Quitting smoking greatly decreases your chances of stroke. Cigarettes narrow your arteries, making blood more likely to clot. Excessive alcohol consumption also increases stroke risk by more than 3-fold, and can lead to atrial fibrillation, high blood pressure and weight gain.
Finally, it is crucial for women to evaluate blood pressure levels during periods of hormone fluctuation, such as pregnancy and menopausal transition. Untreated high blood pressure is the single greatest risk factor of stroke and is impacted by hormones; regularly assessing your blood pressure will increase the likelihood of detecting abnormalities and taking preventative action against stroke.
Where and when should you seek help or advice?
Stroke can lead to long-term disability and can have debilitating effects on quality of life. Women in particular face barriers to treatment, rehabilitation and diagnoses due to the specific symptoms they experience. Regulating blood pressure and maintaining an awareness of signs of stroke in women can be life-saving.
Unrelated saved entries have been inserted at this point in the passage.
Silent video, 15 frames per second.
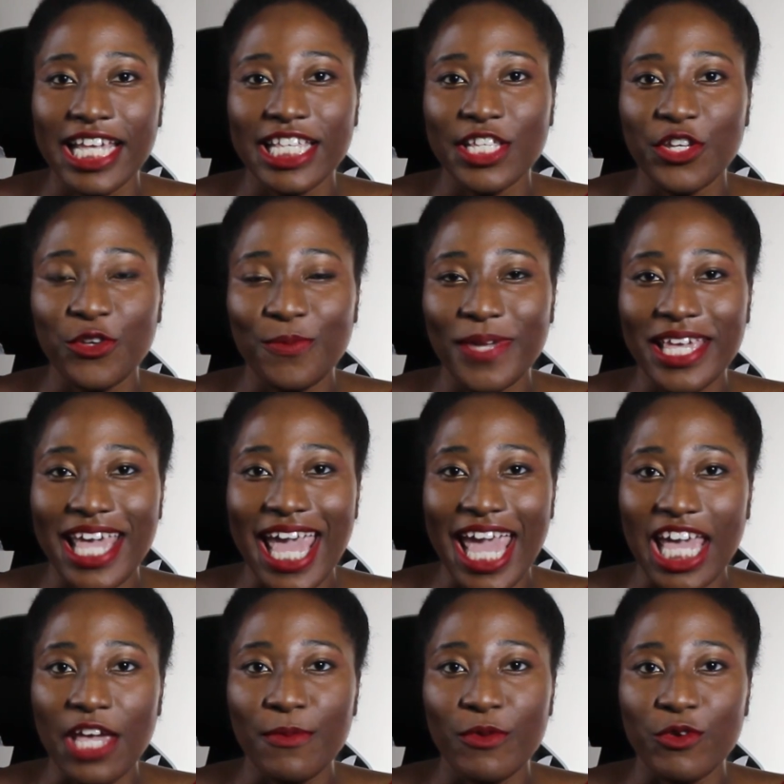to be
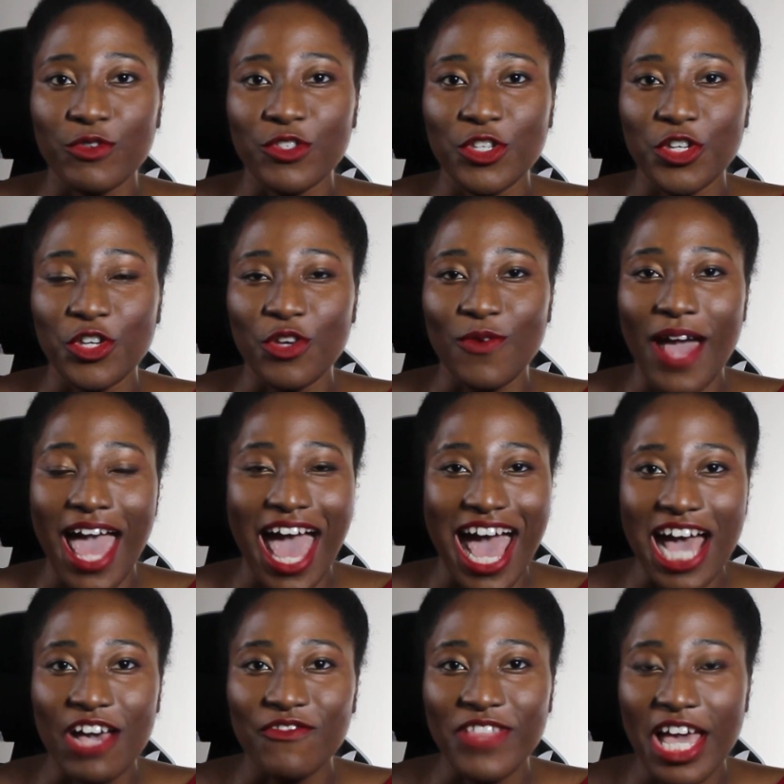able to
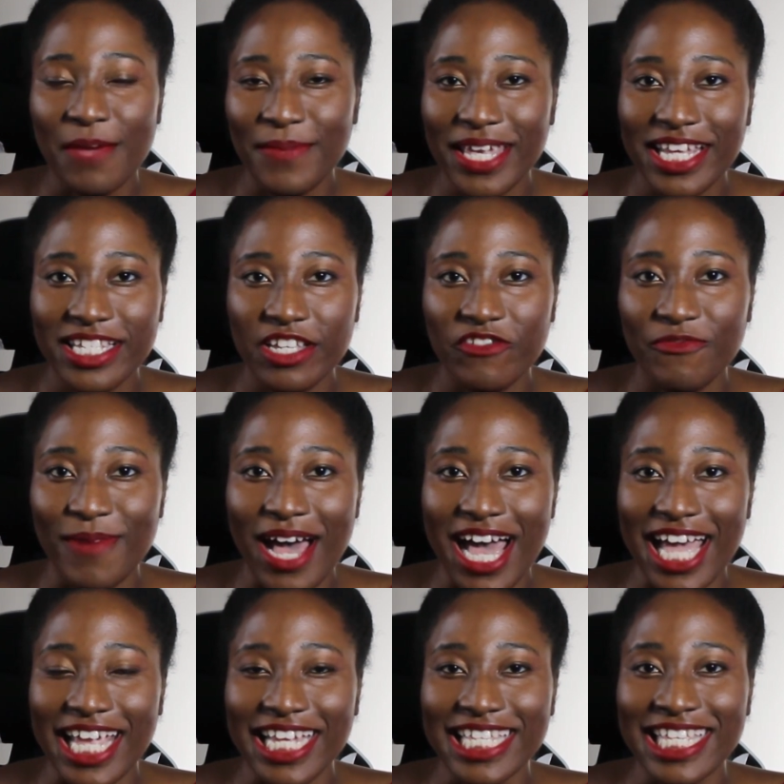have that peace of
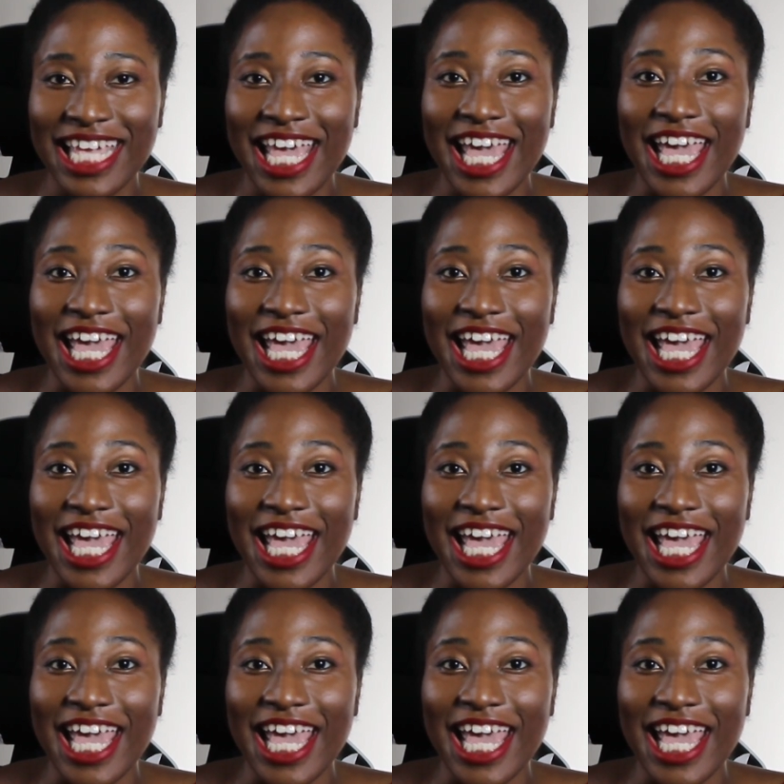mind.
If presenting with any of the key signs of stroke – particularly those unique to women – seek emergency medical care immediately. Time is of the essence for stroke interventions, and the sooner these are implemented, the more likely the outcomes will be positive. Not all doctors are aware of the stroke symptoms women experience, and having knowledge of these will better enable you to advocate for treatment. If you think that you may be at risk for stroke development, see your GP as soon as possible to create management plan.
Other than working with your GP, there are a range of organisations that are excellent resources for finding information and creating connections with healthcare professionals.
The Stroke Foundation has comprehensive support and resources available for both stroke sufferers and career.
Health Direct is another Australian resource that has key facts regarding stroke and other links for more specific resources.
The Australian Stroke Alliance is a life-saving organisation that works to deliver urgent and lifesaving care to Indigenous communities and those in rural and remote areas across across Australia.